◆ Study material:
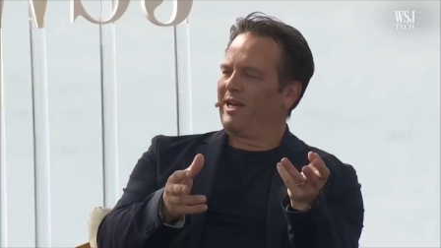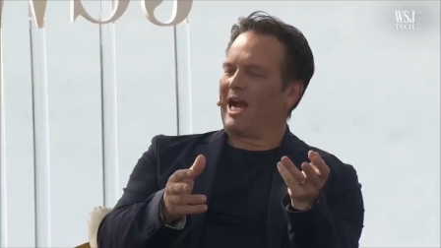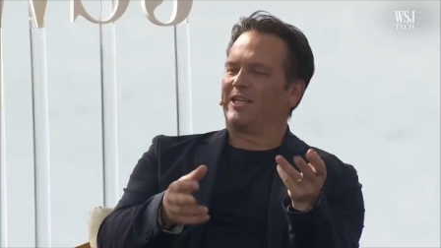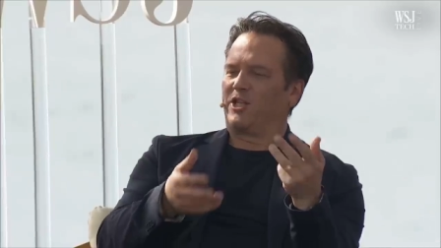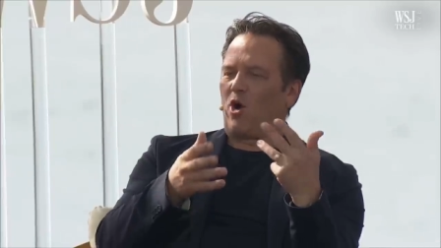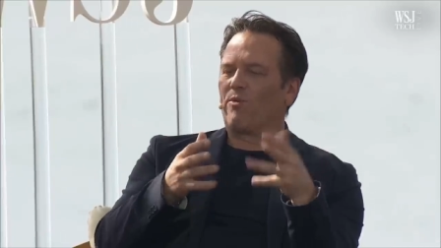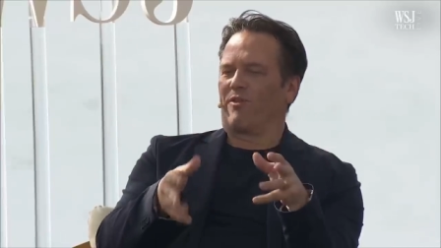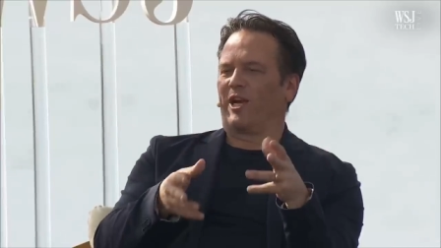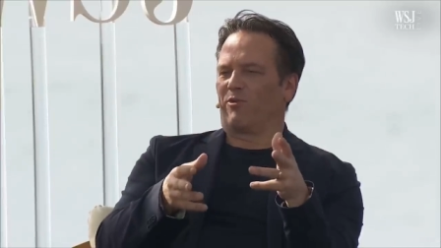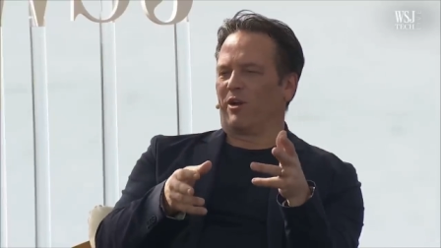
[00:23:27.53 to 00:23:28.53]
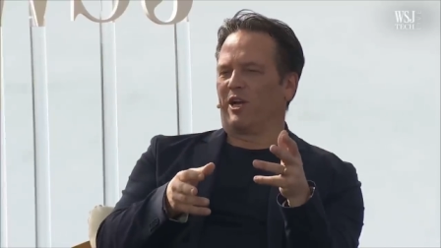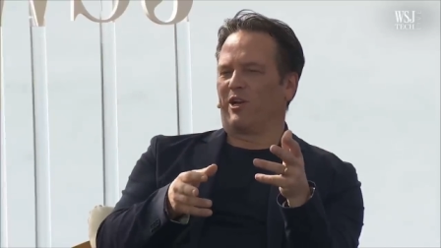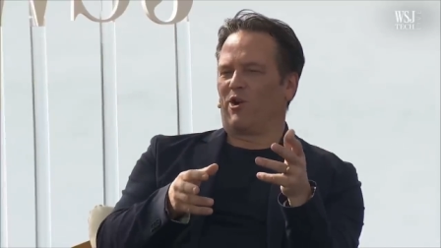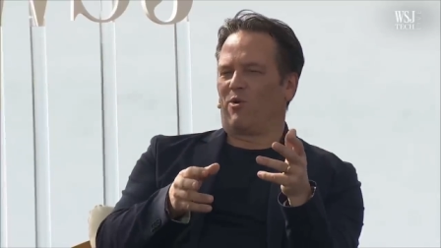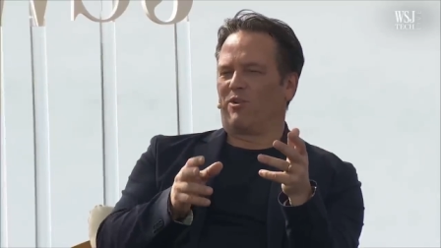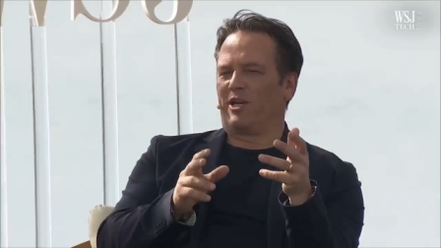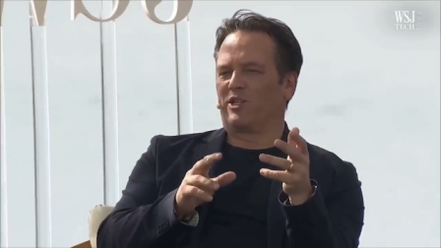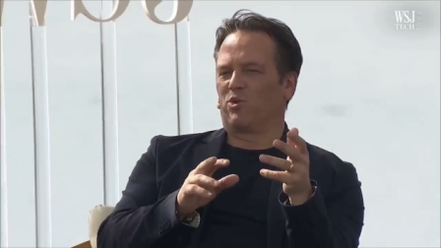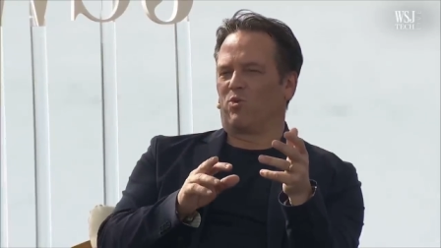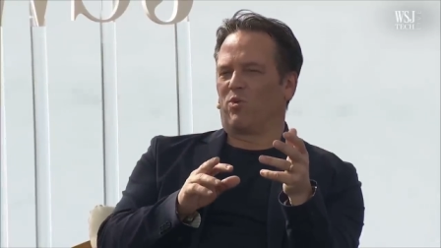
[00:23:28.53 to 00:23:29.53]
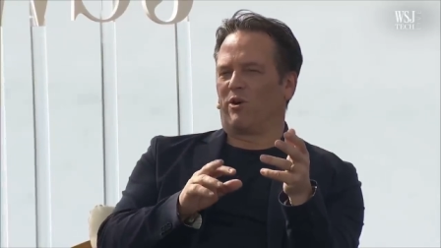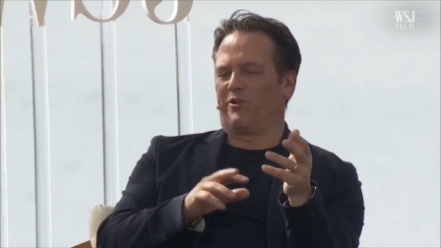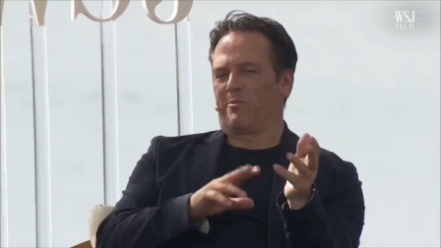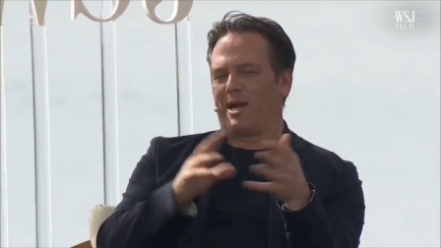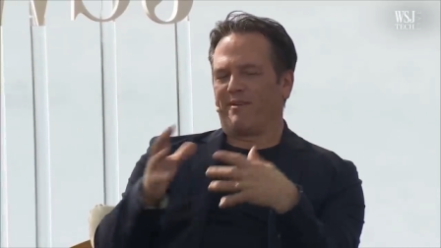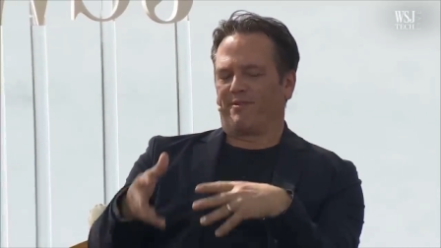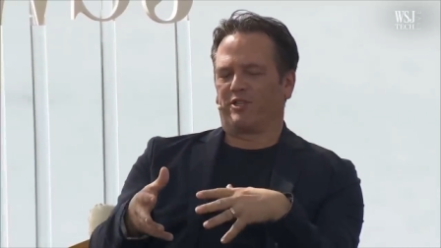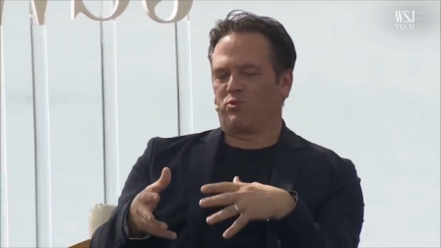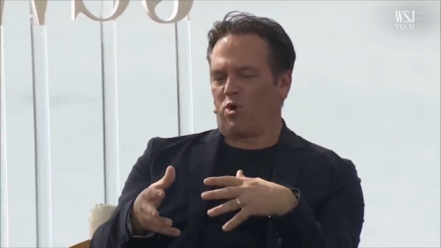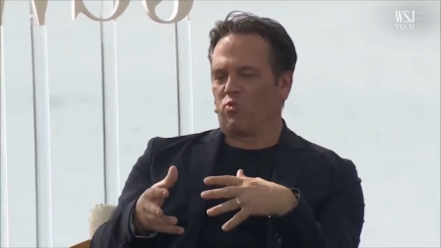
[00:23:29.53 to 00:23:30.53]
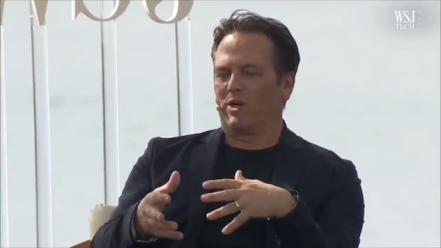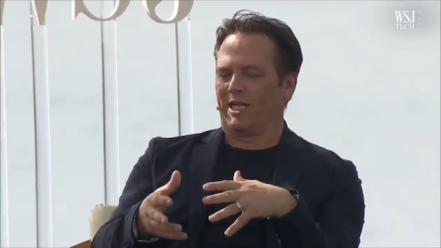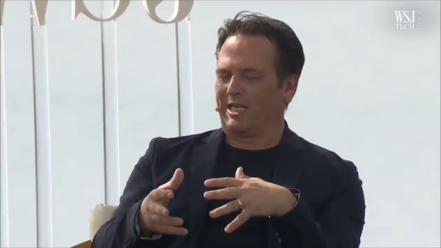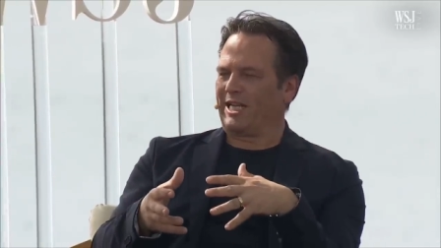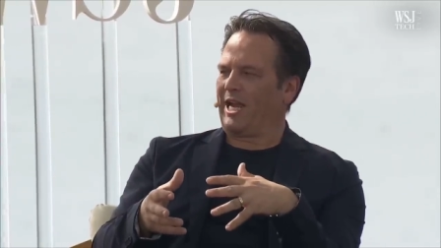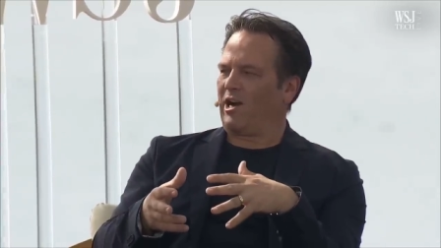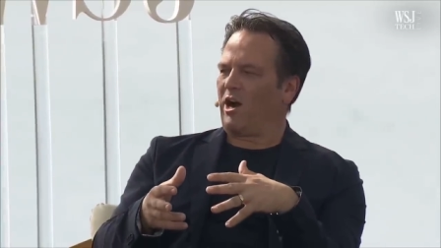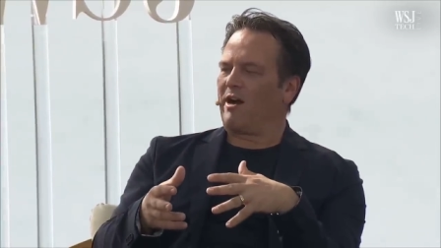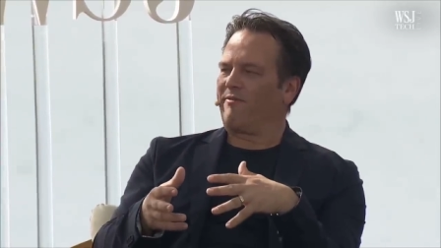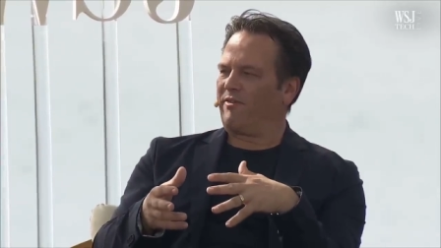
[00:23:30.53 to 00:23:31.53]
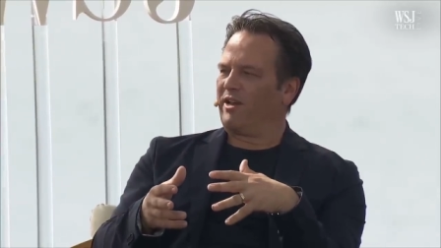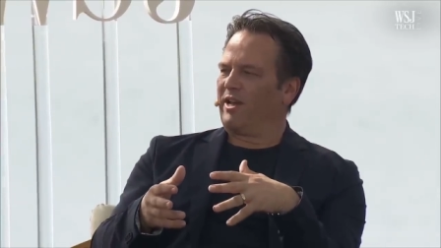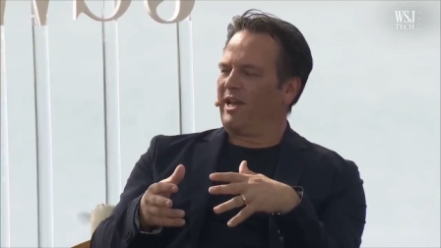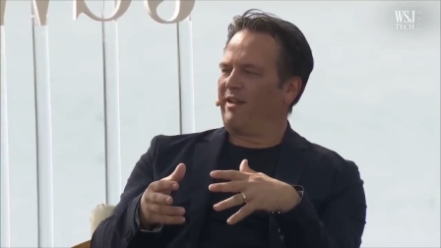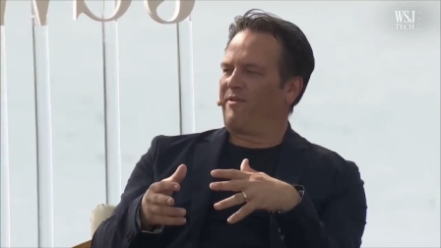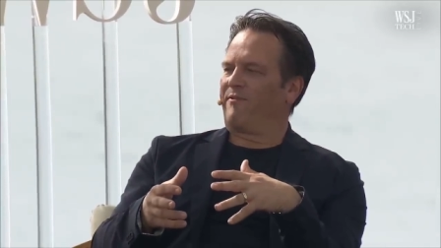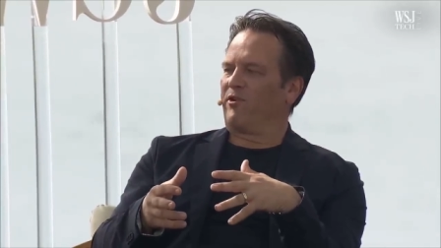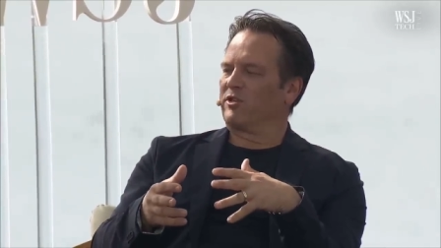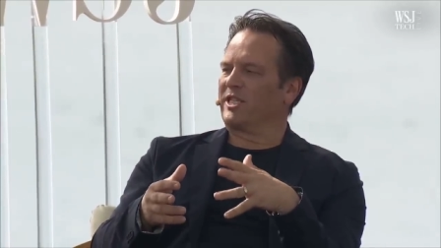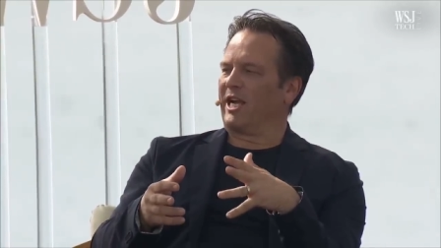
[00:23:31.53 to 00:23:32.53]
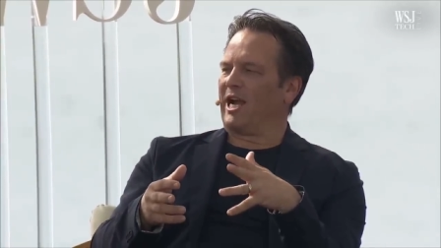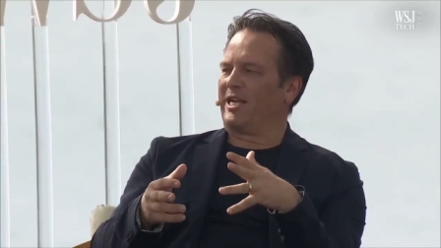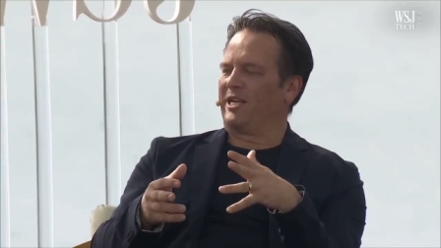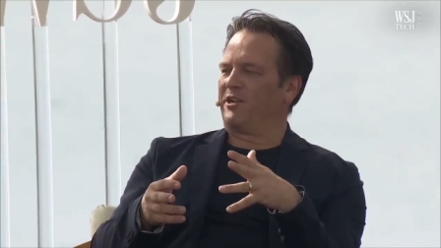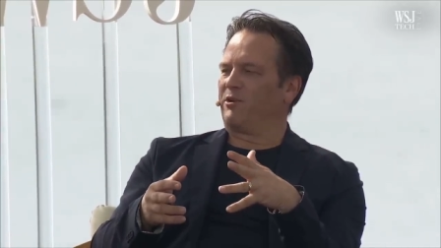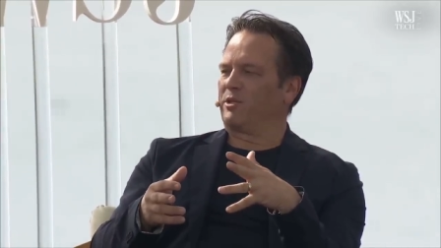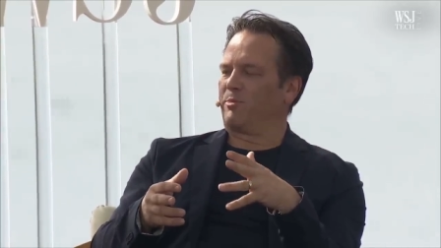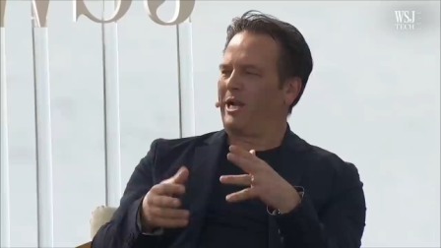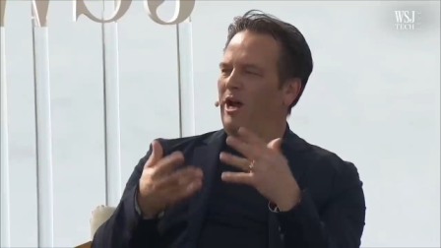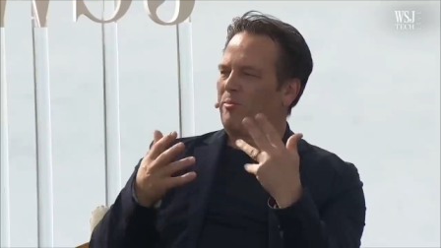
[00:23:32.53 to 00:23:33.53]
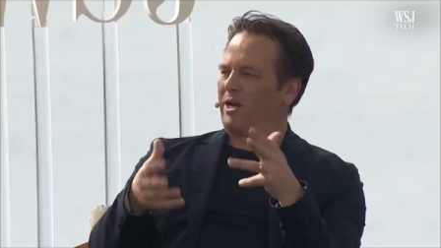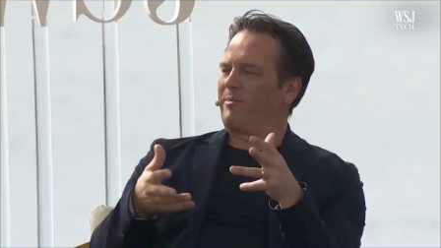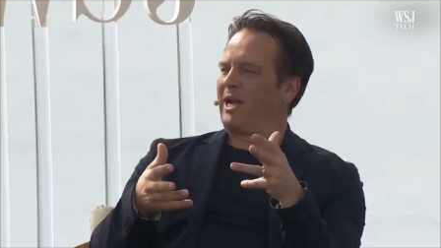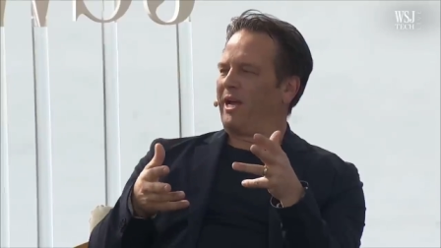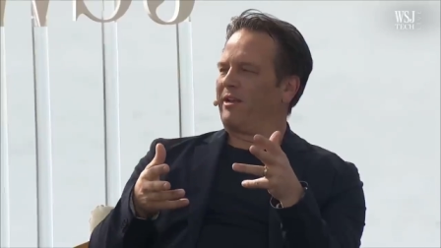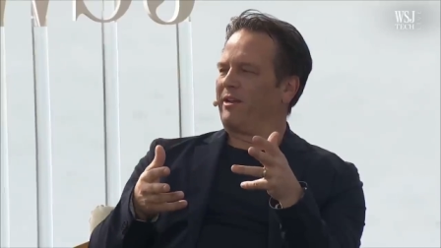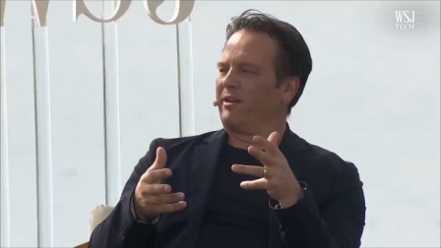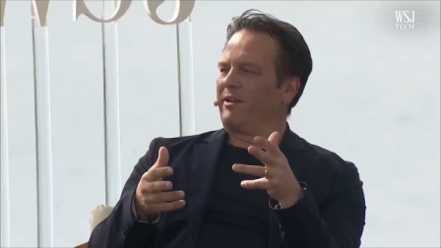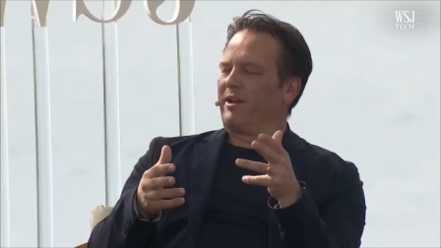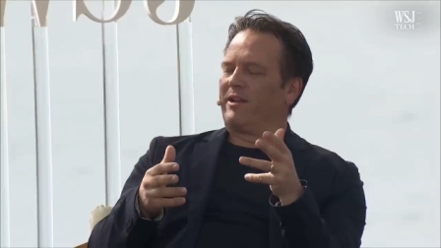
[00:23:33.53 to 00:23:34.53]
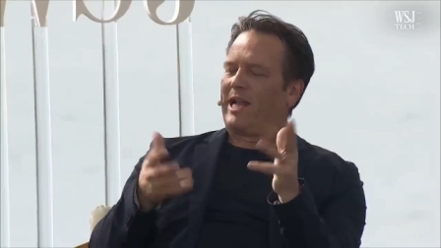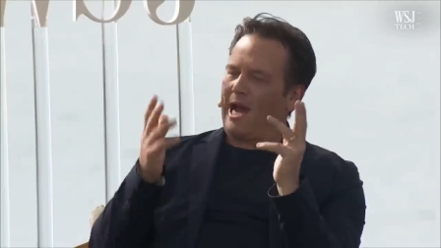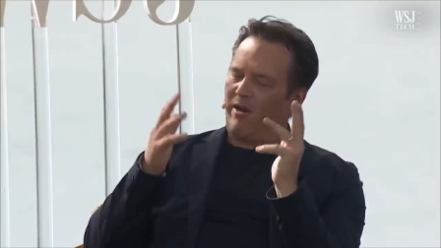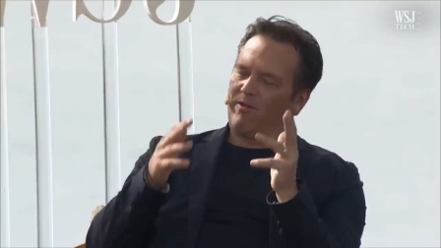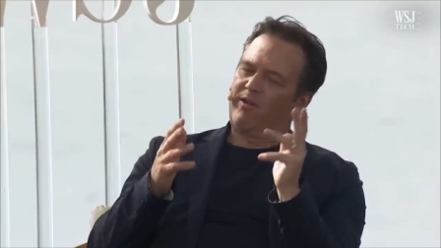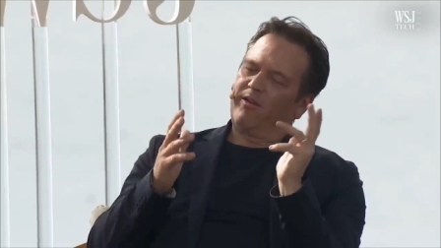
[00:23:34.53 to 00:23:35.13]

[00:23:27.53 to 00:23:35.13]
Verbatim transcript: I don't think we're going to go into a world or metaverse won't really take off if the first thing I need to do is put a helmet on my head. Now,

◆ Required work:
Omitting the images, copy the listing exactly.

◆ Result:
[00:23:27.53 to 00:23:28.53]
[00:23:28.53 to 00:23:29.53]
[00:23:29.53 to 00:23:30.53]
[00:23:30.53 to 00:23:31.53]
[00:23:31.53 to 00:23:32.53]
[00:23:32.53 to 00:23:33.53]
[00:23:33.53 to 00:23:34.53]
[00:23:34.53 to 00:23:35.13]

[00:23:27.53 to 00:23:35.13]
Verbatim transcript: I don't think we're going to go into a world or metaverse won't really take off if the first thing I need to do is put a helmet on my head. Now,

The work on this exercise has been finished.